* PROBLEM STATEMENT *
For each entry, repeat the text exactly and omit any picture it holds.

* PROVIDED RECORDS *

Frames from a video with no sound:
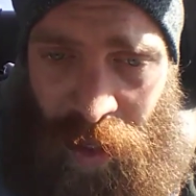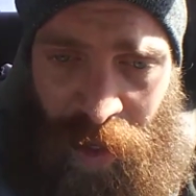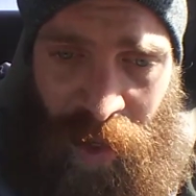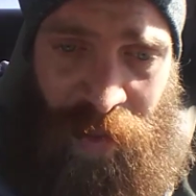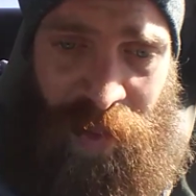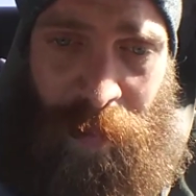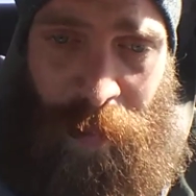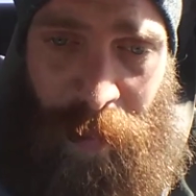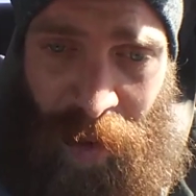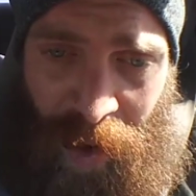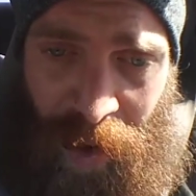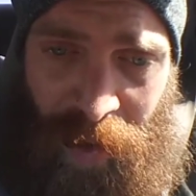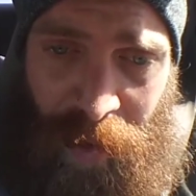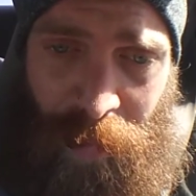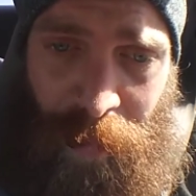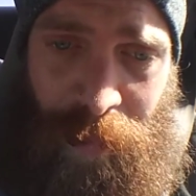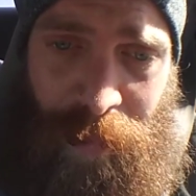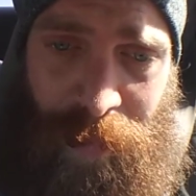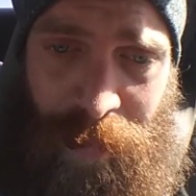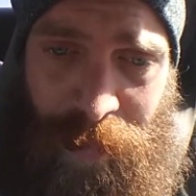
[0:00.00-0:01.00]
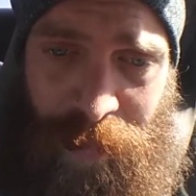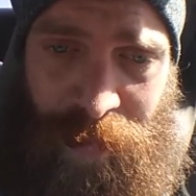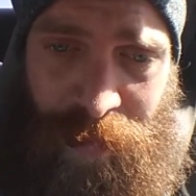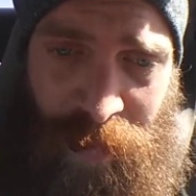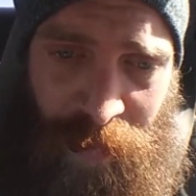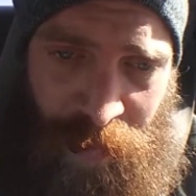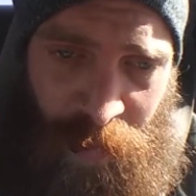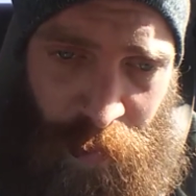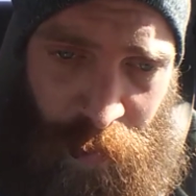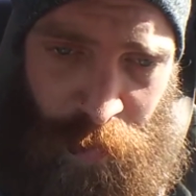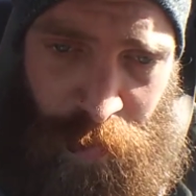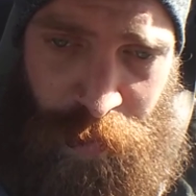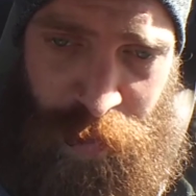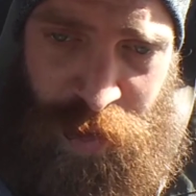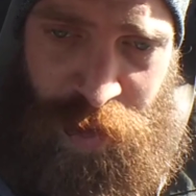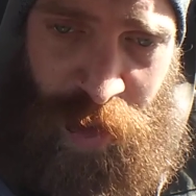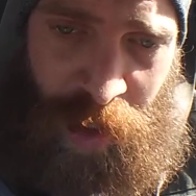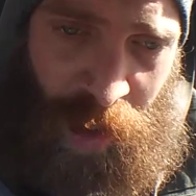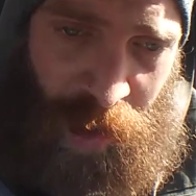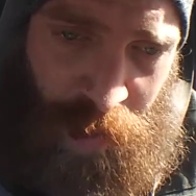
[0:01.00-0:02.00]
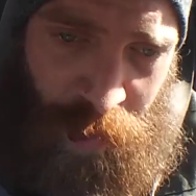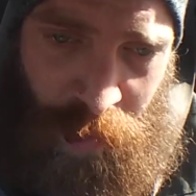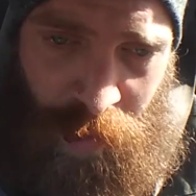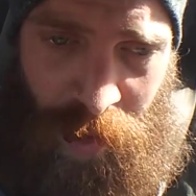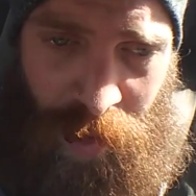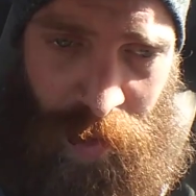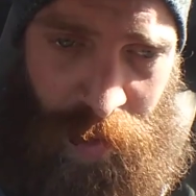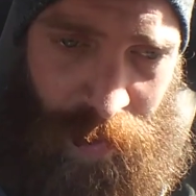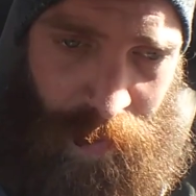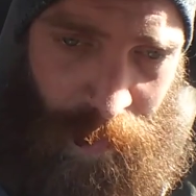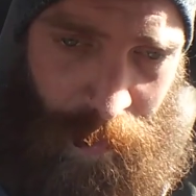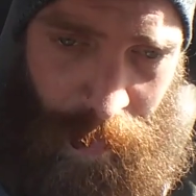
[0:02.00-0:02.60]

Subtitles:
And the bottom, the root chakra,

* ANSWER SECTION *
Frames from a video with no sound:
[0:00.00-0:01.00]
[0:01.00-0:02.00]
[0:02.00-0:02.60]

Subtitles:
And the bottom, the root chakra,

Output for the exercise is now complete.